▶ **Dataset entries**:
────────────────────────────────────────
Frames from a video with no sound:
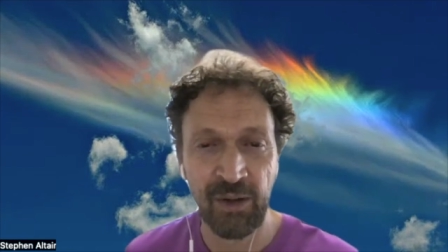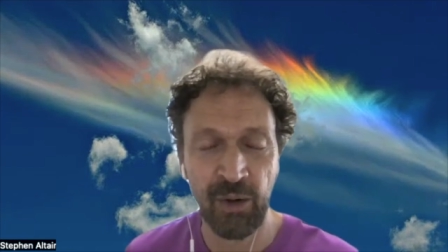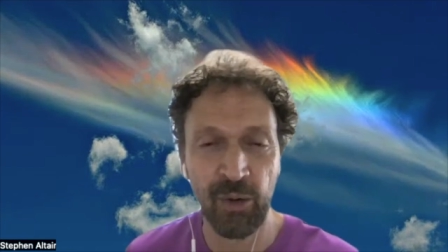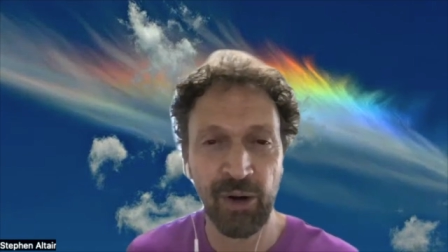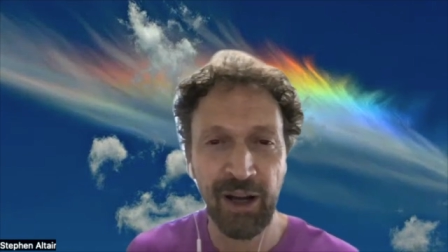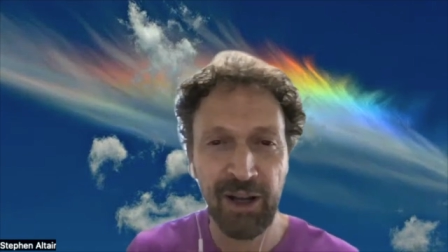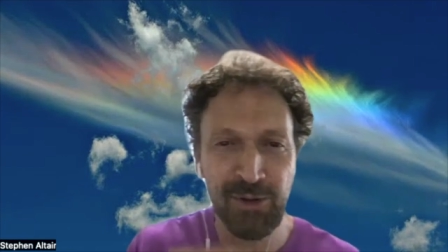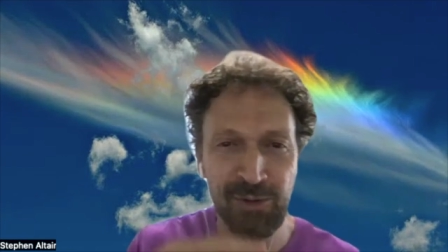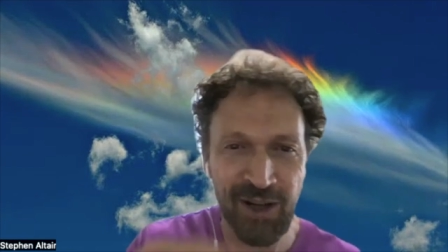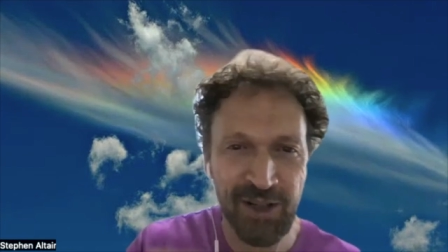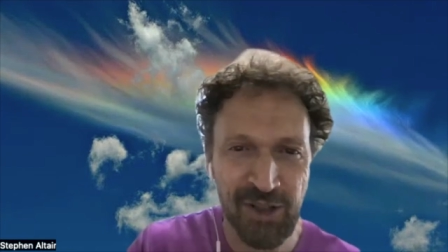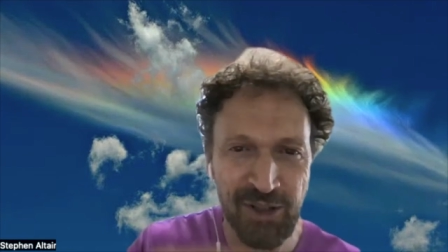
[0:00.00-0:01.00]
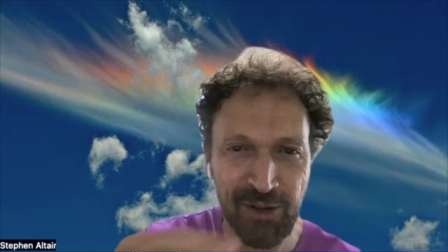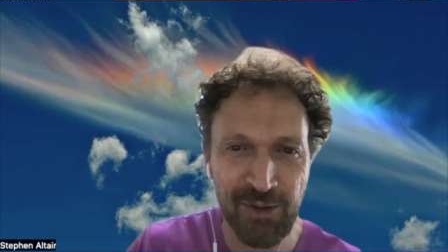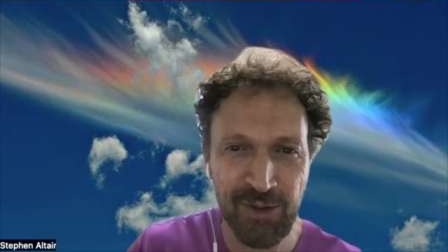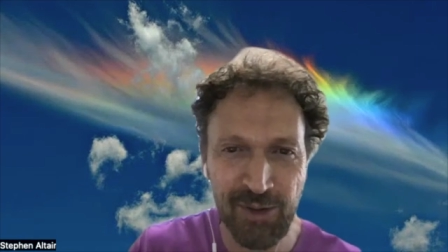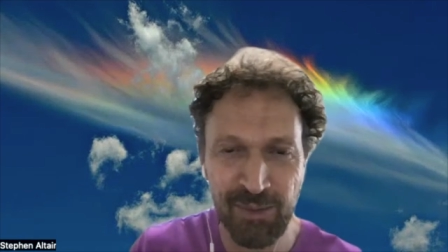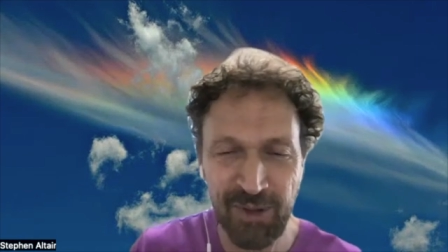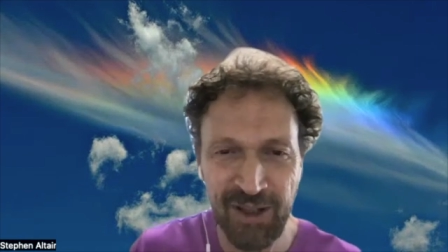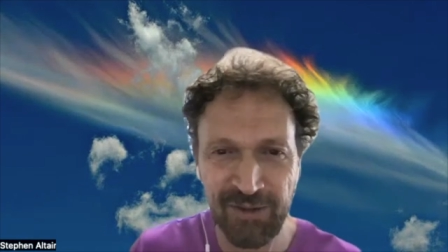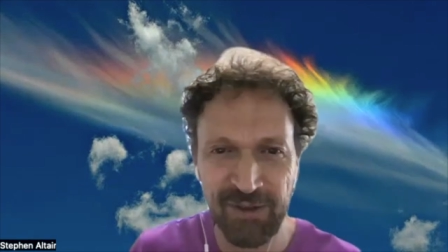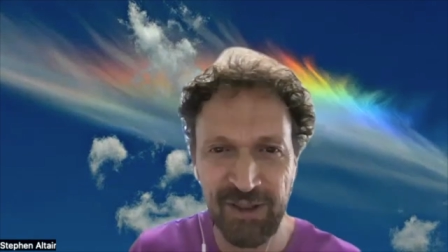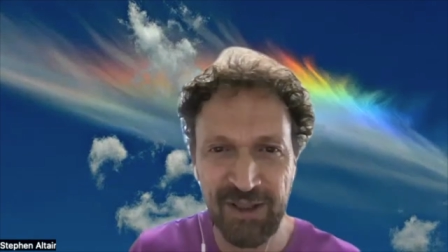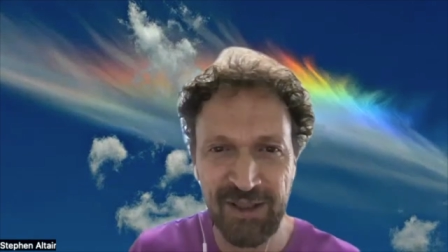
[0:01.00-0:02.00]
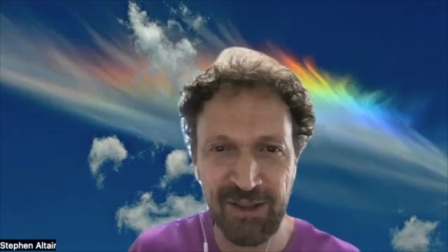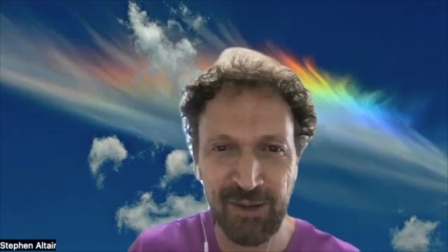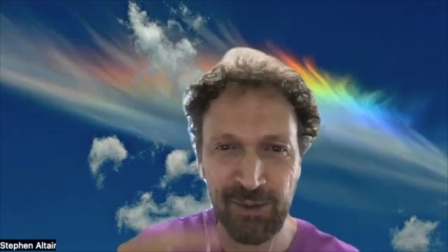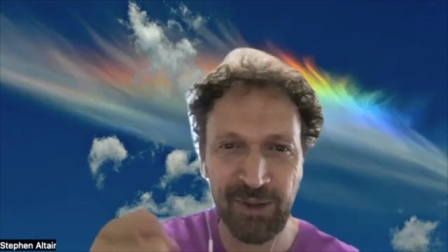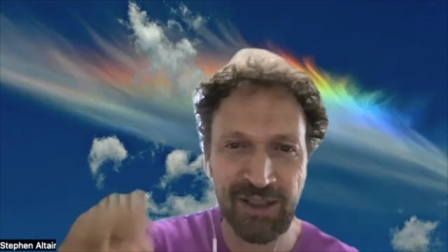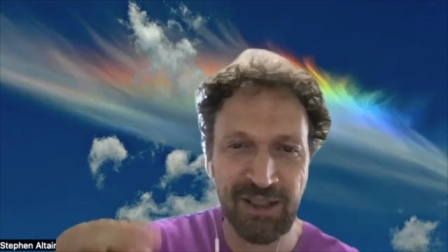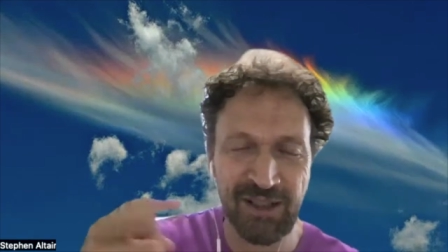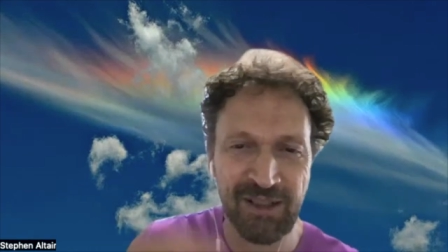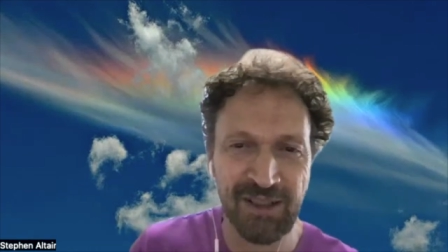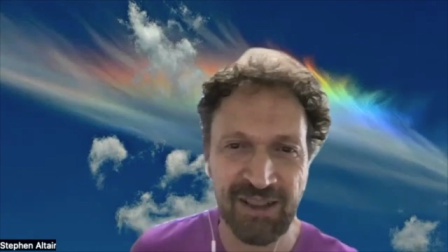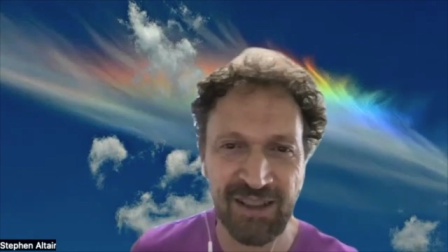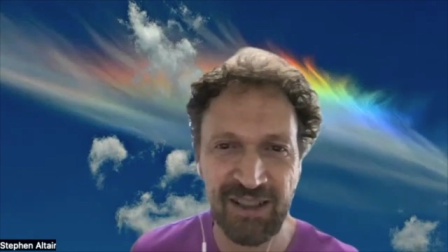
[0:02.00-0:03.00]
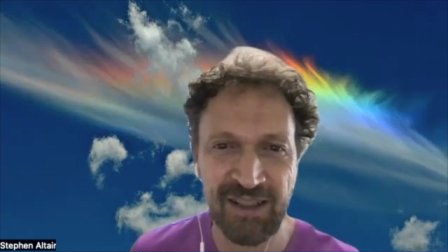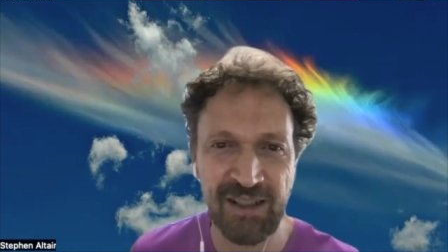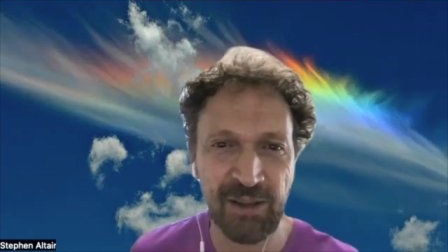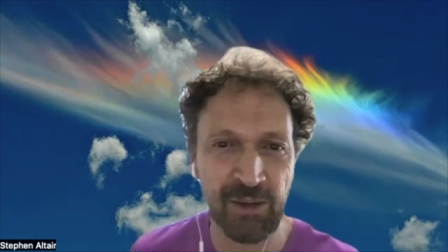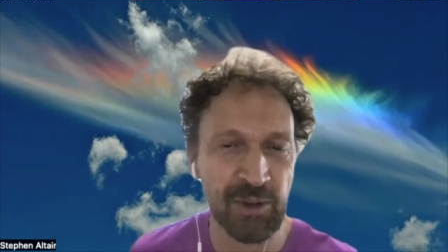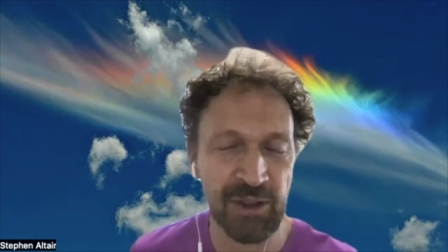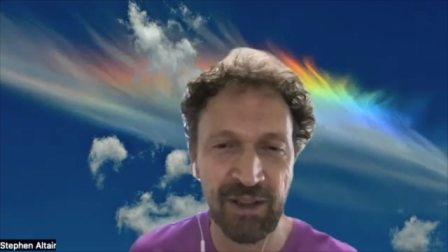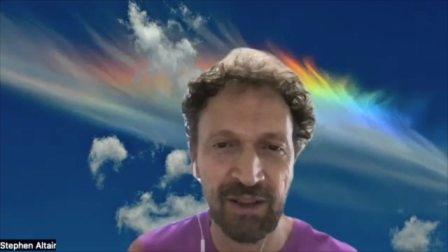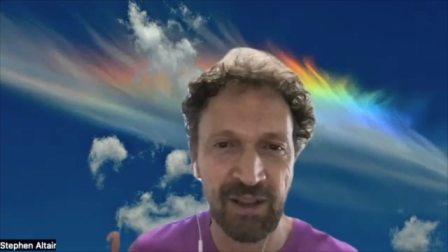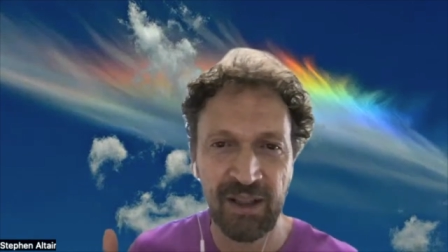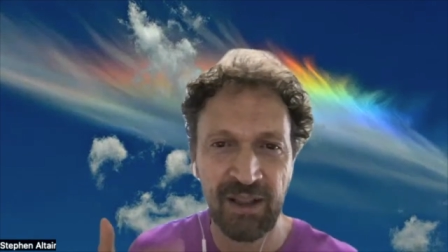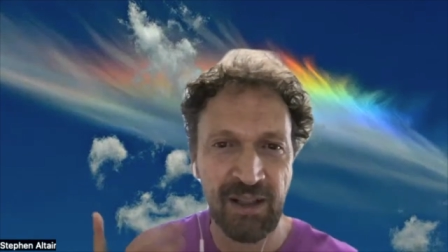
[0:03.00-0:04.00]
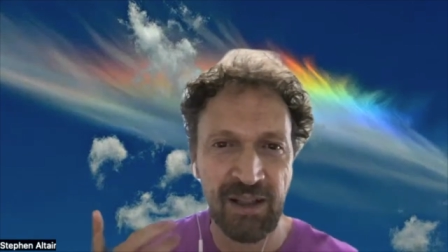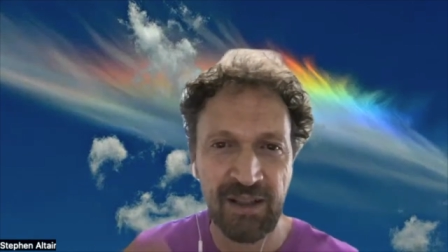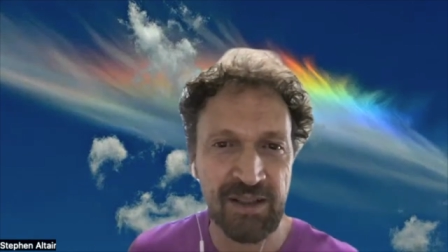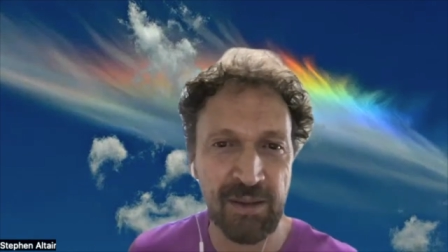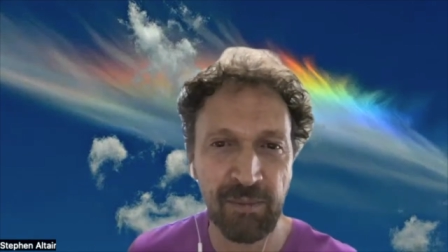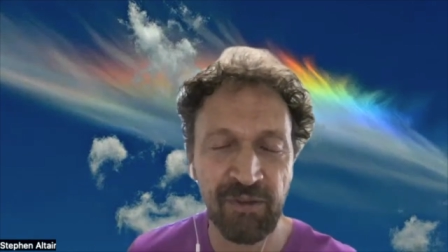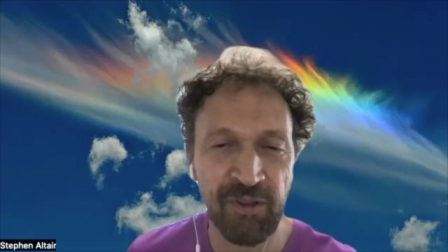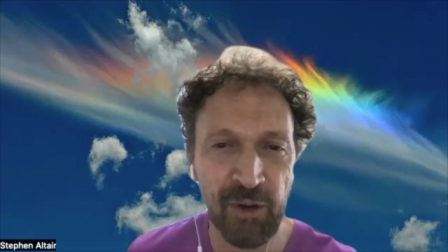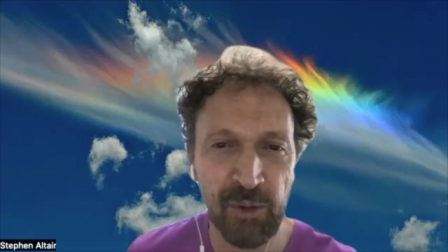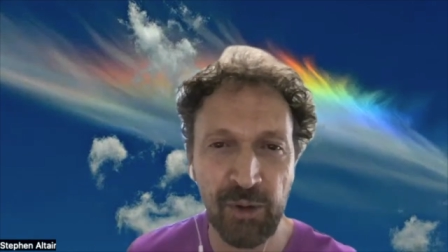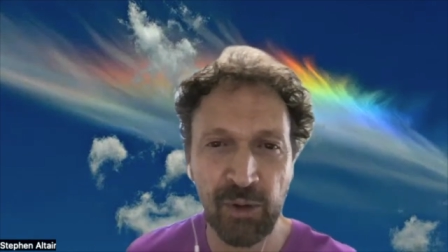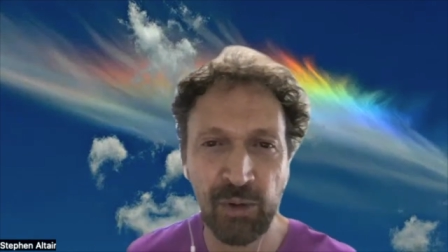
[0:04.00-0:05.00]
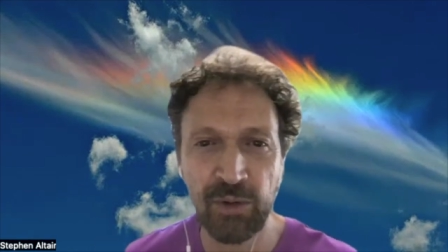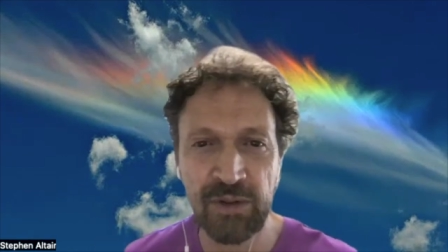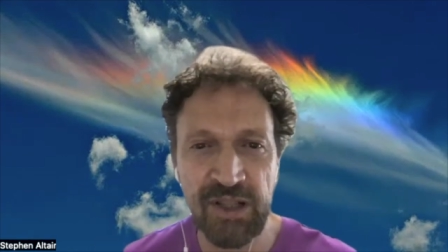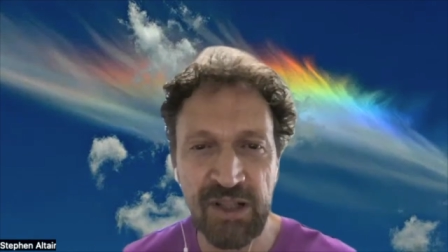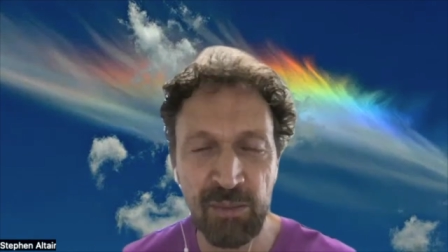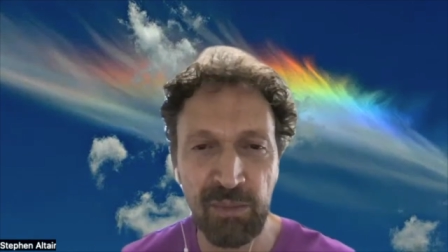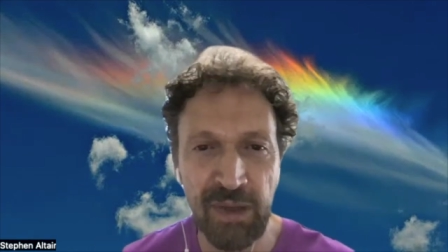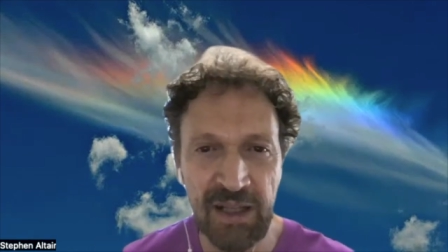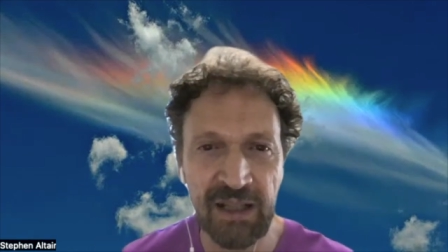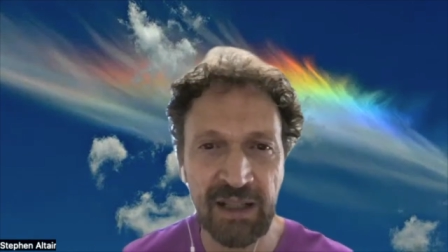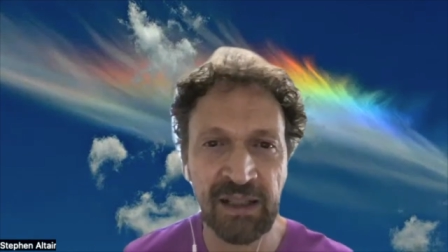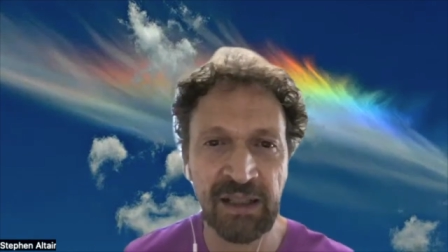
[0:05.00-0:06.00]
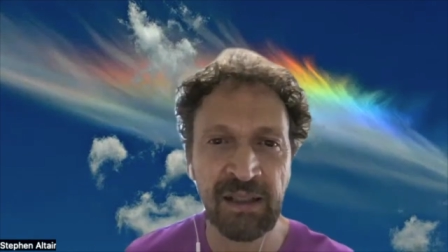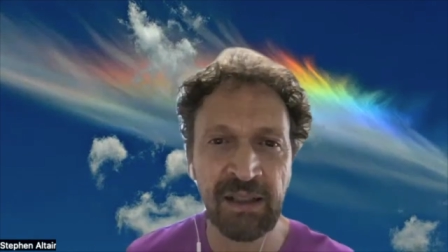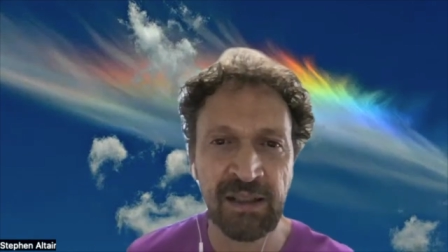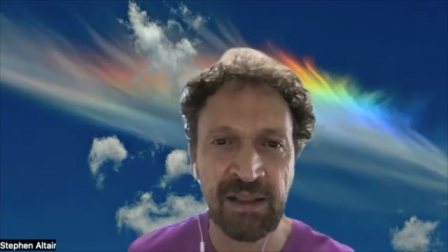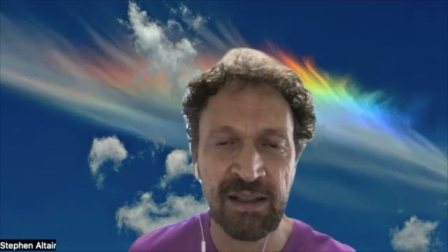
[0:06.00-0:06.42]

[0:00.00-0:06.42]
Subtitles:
Or are you rushing through your breakfast in order to deal with some phone call, some meeting,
────────────────────────────────────────
Set down nothing but the lines from the one containing "[0:02.00-0:03.00]" to the final line above, both included, with every picture left out.

▶ **Result of this exercise**:
[0:02.00-0:03.00]
[0:03.00-0:04.00]
[0:04.00-0:05.00]
[0:05.00-0:06.00]
[0:06.00-0:06.42]

[0:00.00-0:06.42]
Subtitles:
Or are you rushing through your breakfast in order to deal with some phone call, some meeting,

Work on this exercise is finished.